* [Items from a data source]
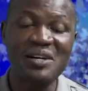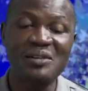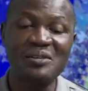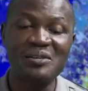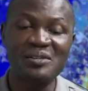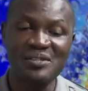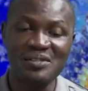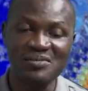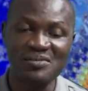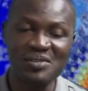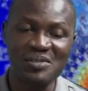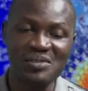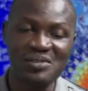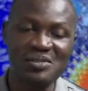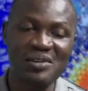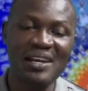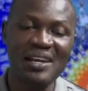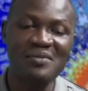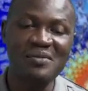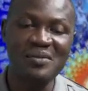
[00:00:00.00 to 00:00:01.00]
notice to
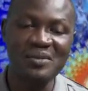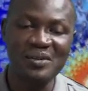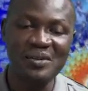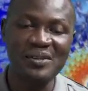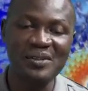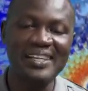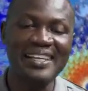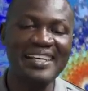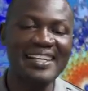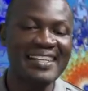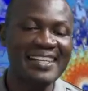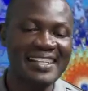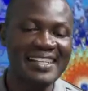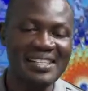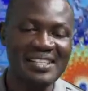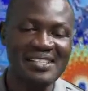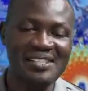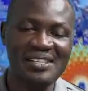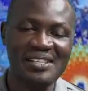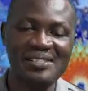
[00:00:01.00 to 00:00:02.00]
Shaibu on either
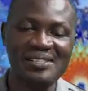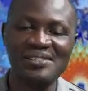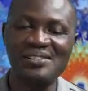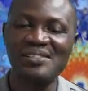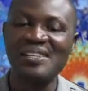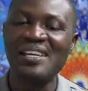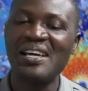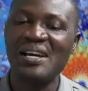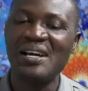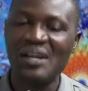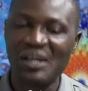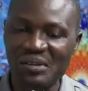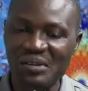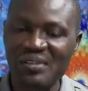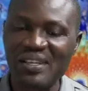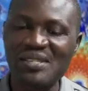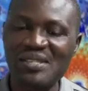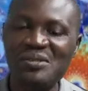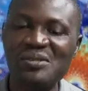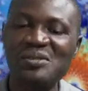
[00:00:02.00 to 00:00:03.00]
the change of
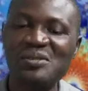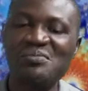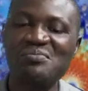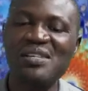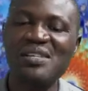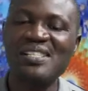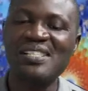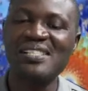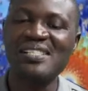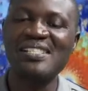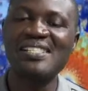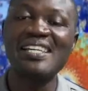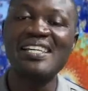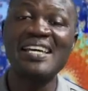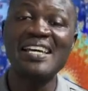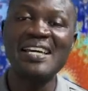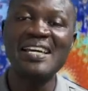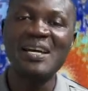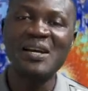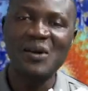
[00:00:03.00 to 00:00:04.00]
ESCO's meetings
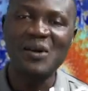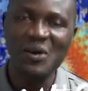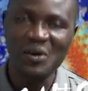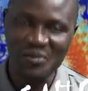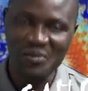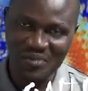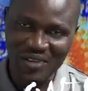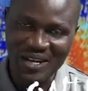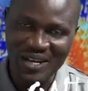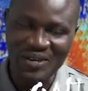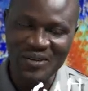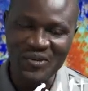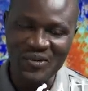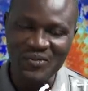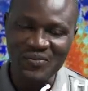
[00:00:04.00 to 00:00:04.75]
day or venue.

...

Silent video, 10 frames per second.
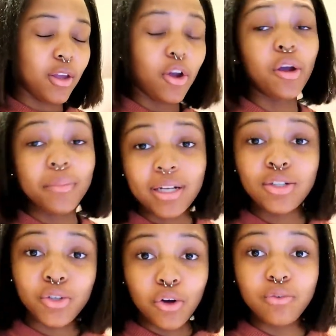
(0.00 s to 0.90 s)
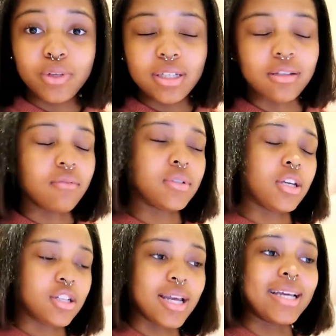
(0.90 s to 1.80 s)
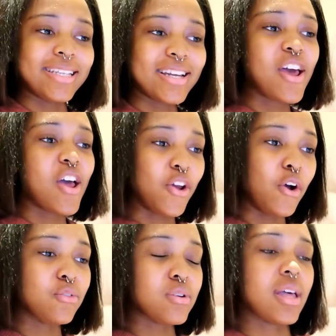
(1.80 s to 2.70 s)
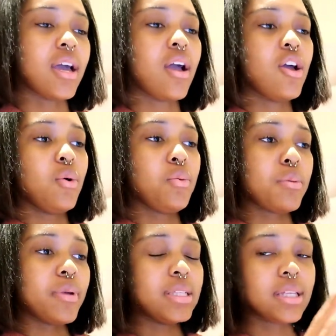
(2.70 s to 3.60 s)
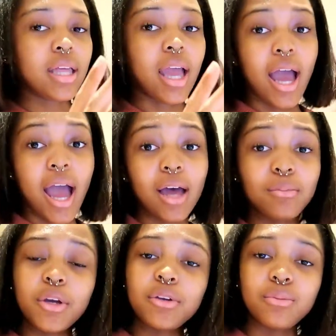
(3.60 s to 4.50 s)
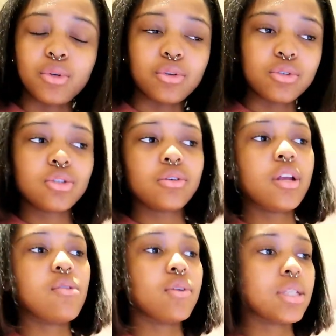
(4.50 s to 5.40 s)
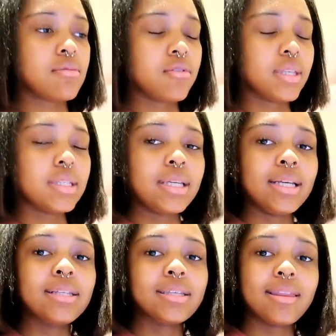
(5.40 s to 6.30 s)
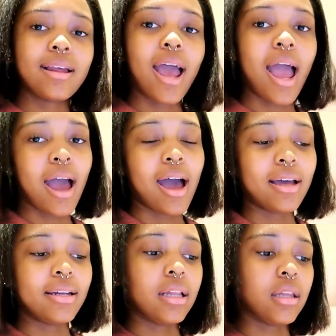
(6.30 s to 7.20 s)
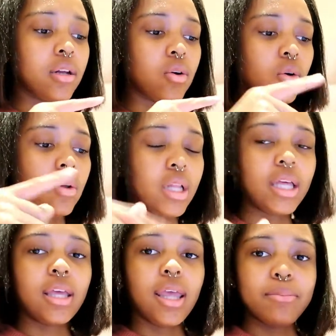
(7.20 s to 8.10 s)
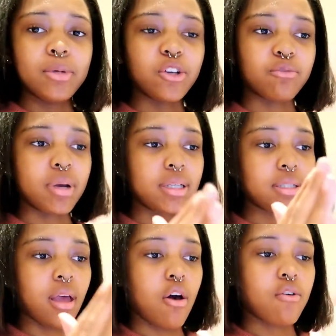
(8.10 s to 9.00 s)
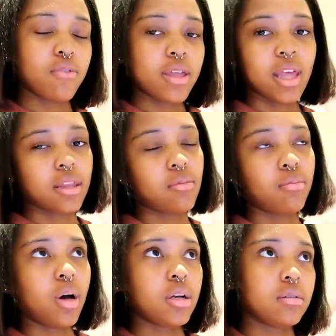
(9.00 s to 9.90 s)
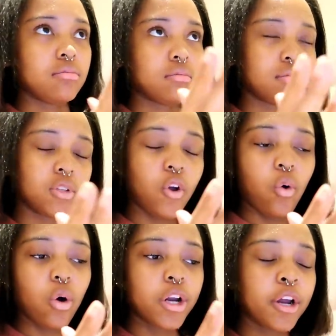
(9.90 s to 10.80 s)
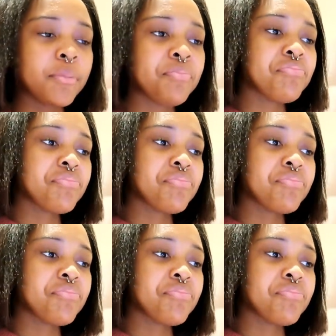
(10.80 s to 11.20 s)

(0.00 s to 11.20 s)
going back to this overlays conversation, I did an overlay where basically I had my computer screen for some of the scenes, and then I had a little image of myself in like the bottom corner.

* [Brief]
Return, exactly as they stand, the lines above from the one with "(6.30 s to 7.20 s)" to the one with "(10.80 s to 11.20 s)", omitting any pictures among them.

* [Task solution]
(6.30 s to 7.20 s)
(7.20 s to 8.10 s)
(8.10 s to 9.00 s)
(9.00 s to 9.90 s)
(9.90 s to 10.80 s)
(10.80 s to 11.20 s)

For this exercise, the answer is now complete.